国連開発計画(UNDP)は12月15日、「企業・事業体向けSDGインパクト基準」の日本語訳を発表した。企業などが事業運営の方針を決定する際、サステナビリティを組み入れることを助ける意思決定の基準となる。「日本企業には国際的なベストプラクティス(良い進め方)に沿う形で、人や地球に対する正負両方のインパクトマネジメントを実践したいとのニーズがあり、日本語訳はそうした声に応えた」(UNDP駐日代表事務所)という。
同時に、付属資料として「企業・事業体向けSDGインパクト基準―実践のための12の行動」「SDGインパクト自己評価ツール(企業・事業体向け)」の2点の日本語訳も発表した。

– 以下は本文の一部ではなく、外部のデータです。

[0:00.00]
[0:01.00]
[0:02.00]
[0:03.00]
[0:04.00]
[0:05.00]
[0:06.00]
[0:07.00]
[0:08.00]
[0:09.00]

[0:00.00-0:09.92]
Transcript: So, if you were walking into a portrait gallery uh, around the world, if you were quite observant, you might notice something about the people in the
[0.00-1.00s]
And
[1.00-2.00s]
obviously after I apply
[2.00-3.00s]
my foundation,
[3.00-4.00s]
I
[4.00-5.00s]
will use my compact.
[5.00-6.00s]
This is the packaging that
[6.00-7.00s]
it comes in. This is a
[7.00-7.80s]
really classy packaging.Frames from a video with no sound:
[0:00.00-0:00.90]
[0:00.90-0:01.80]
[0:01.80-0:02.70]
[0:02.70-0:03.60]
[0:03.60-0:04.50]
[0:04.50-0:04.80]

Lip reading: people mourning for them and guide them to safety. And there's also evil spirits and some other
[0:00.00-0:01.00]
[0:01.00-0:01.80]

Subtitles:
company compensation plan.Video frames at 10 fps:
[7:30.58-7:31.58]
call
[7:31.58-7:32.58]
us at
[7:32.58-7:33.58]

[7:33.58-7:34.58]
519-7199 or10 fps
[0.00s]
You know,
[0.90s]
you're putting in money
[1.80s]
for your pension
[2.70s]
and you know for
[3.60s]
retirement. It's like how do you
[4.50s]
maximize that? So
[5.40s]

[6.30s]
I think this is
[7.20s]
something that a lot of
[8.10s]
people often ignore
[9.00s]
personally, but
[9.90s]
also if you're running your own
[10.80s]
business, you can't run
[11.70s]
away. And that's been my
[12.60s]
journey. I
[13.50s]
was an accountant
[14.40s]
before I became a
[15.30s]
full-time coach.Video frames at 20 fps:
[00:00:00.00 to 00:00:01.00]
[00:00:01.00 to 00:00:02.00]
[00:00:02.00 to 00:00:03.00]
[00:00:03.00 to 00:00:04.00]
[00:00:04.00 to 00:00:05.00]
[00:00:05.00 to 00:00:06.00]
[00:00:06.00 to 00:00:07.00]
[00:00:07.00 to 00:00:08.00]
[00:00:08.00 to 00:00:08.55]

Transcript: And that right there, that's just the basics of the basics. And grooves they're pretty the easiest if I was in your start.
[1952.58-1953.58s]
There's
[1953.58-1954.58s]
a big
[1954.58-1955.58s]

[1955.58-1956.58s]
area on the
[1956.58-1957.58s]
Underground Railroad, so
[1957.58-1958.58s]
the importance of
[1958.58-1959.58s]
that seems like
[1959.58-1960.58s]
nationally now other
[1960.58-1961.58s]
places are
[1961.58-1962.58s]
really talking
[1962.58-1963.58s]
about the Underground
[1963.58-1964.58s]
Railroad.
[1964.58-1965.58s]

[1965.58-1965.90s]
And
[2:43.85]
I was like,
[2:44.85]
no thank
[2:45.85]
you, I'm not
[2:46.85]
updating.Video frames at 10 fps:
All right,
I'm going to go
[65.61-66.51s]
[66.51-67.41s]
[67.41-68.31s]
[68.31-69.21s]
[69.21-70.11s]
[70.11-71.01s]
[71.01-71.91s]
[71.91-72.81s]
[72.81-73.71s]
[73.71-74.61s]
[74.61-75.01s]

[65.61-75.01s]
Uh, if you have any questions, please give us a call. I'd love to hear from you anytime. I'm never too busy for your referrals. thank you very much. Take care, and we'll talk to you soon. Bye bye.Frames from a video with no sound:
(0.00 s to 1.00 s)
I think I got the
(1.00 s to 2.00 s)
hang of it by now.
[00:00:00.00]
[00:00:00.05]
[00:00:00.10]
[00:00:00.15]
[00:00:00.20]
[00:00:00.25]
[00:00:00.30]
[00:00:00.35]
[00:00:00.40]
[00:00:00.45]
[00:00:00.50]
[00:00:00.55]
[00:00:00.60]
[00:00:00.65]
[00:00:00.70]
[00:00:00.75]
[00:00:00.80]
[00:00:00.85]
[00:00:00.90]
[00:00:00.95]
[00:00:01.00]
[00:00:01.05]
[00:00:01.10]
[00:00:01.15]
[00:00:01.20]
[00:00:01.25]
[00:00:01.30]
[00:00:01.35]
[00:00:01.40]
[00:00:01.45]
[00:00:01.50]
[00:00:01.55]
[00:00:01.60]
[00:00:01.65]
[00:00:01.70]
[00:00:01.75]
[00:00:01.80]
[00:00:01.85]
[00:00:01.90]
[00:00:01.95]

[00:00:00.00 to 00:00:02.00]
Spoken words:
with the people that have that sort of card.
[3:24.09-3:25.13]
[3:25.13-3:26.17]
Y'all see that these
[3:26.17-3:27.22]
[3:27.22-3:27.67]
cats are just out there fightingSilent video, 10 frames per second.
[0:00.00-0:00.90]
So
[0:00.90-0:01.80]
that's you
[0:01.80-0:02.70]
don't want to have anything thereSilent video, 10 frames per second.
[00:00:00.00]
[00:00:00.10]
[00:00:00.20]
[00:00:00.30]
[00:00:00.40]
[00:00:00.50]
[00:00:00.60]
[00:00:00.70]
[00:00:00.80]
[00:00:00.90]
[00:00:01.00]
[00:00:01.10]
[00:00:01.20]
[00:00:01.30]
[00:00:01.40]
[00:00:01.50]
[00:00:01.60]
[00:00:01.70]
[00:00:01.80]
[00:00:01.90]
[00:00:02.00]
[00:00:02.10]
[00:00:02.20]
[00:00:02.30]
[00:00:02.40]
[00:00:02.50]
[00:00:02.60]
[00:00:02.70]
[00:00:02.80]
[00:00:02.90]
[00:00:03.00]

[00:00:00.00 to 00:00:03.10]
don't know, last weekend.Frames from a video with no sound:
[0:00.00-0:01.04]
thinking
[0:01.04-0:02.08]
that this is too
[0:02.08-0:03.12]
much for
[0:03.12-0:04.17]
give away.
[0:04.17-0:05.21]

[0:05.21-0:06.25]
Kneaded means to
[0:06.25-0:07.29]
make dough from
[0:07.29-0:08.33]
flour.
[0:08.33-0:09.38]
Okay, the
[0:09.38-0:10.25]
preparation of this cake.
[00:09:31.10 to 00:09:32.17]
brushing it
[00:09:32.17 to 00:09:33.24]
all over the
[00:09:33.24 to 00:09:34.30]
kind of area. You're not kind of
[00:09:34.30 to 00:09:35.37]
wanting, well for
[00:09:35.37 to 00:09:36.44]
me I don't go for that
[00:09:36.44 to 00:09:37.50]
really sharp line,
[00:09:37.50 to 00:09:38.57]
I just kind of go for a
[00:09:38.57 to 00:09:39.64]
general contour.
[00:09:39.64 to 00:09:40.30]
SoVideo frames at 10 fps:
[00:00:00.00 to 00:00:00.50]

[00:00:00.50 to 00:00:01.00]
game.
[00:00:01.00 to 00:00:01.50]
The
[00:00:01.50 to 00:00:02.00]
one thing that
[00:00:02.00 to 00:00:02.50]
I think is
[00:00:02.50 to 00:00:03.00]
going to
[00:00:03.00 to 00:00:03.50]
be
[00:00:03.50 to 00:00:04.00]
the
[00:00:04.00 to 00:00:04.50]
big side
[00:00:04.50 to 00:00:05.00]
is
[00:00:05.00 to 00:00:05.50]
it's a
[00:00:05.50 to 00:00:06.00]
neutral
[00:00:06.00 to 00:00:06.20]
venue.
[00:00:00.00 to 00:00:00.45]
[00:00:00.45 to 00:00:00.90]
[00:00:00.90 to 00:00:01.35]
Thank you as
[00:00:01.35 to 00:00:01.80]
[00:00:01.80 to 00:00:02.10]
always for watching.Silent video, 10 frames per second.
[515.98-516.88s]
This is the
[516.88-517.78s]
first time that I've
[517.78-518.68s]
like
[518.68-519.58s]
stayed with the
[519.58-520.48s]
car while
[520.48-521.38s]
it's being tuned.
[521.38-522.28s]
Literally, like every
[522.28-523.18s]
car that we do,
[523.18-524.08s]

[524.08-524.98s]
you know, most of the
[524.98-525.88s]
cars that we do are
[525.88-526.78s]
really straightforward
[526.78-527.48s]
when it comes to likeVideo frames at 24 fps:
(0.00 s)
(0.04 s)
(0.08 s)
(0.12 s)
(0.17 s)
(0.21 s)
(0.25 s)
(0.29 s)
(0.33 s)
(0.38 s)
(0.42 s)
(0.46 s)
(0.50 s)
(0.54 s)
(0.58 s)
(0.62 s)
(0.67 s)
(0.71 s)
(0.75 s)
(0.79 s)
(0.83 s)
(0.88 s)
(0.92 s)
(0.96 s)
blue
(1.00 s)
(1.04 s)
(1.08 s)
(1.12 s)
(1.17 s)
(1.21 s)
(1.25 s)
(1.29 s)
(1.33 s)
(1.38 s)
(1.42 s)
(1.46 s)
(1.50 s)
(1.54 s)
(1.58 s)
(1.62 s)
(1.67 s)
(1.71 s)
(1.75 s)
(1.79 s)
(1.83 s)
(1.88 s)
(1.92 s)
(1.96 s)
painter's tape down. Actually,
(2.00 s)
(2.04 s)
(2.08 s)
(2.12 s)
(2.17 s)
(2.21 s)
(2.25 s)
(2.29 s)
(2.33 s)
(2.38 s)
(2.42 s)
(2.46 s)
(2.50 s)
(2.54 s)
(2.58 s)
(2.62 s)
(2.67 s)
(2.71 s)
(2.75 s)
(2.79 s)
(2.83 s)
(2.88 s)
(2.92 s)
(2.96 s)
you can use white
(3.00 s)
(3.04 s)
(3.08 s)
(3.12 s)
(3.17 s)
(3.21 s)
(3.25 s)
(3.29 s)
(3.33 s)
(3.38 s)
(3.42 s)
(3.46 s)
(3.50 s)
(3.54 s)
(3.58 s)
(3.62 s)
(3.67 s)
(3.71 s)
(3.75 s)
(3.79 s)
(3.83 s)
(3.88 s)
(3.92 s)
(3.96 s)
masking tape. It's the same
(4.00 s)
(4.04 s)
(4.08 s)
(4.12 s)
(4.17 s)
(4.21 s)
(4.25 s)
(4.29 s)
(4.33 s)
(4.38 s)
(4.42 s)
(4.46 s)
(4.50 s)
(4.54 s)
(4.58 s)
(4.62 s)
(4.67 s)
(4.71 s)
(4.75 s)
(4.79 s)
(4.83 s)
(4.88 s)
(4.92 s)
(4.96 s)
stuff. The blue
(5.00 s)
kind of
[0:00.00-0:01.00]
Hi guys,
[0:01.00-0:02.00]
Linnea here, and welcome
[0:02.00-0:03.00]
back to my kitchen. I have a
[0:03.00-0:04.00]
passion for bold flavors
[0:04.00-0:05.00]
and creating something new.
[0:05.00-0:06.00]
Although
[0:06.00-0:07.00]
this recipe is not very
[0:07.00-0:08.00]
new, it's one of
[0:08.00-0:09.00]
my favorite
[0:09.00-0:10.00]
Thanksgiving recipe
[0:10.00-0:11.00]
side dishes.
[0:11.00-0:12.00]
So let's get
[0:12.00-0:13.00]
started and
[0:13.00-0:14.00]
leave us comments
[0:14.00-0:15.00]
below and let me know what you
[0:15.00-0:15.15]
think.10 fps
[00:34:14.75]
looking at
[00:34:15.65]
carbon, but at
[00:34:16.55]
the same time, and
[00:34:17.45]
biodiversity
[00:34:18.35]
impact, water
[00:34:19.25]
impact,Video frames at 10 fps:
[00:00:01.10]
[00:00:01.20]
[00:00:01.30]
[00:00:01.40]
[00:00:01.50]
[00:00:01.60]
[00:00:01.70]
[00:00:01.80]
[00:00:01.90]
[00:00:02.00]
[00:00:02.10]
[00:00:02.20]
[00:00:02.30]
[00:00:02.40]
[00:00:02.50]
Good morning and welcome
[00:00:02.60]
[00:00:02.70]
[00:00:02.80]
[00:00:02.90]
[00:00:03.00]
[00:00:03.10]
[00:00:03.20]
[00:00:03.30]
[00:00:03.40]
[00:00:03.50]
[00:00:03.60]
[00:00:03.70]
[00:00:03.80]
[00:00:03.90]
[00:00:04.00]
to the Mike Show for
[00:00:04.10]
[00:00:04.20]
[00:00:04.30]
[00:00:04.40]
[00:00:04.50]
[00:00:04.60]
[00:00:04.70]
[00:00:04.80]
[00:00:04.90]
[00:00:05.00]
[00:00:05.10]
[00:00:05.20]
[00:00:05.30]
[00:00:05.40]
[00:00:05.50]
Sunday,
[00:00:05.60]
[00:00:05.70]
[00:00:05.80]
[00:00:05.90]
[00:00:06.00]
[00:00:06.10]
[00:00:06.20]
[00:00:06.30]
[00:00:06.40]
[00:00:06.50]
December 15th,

「12の行動」は、企業などが持続可能な事業運営とSDGs(持続可能な開発目標)に対する積極的な貢献を、組織体制および意思決定に適切に組み込むために必要なステップを示す。「自己評価ツール」は、持続可能な意思決定を組織運営の中核に埋め込むと作業過程で、組織がその進捗状況を把握する目安となるもの。12月15日にオンラインで説明会を開催し、基準や付属資料の紹介および活用法の説明を行う予定だ。
SDGインパクトとは、民間資金の流れを拡大し、2030年までのSDGsを達成するための取り組み。企業や投資家が経営方針を決定する際、サステナビリティを中核に据えることを支援し、人と地球に最も良いインパクトをもたらす領域へ資金の流れを生み出すことを目指す。
活動の柱は①SDGsに資する事業運営を行うための3種類の「SDGインパクト基準」(「プライベートエクイティ(PE)ファンド向け」、「債券向け」、「企業・事業体向け」)の策定②インパクトマネジメント研修制度の導入③前記の基準に合致した企業等の認証および「SDGインパクト認証ラベル」の提供④投資対象となる途上国のビジネス情報を検索できる「SDG投資情報プラットフォーム」の運営など。
今回の日本語訳の発行は、シブサワ・アンド・カンパニー株式会社代表取締役で、SDGインパクト運営委員である渋澤健氏と、一般財団法人社会的インパクト・マネジメント・イニシアチブ(SIMI)代表理事の今田克司氏が協力している。
渋澤氏は、日本語版の発表にあたり、「企業からは『どうすれば』自分たちがSDGsを実践していることを認定してもらえるのかという質問が寄せられる。しかし私たちはまず『なぜ』SDGsに取り組まなければならないのかという問いから始めなければならない。SDGインパクト基準の目的はインパクト評価のための報告手法を定めることではなく、サステナビリティを組織体制と意思決定の核に組み込むこと」とコメントを寄せた。
UNDPは貧困や格差、気候変動といった不公正に終止符を打つために闘う国連の主要機関。170ヶ国で人間と地球のために総合的かつ恒久的な解決策を構築するため、様々な専門家や連携機関からなる幅広いネットワークを通じ支援を行っている。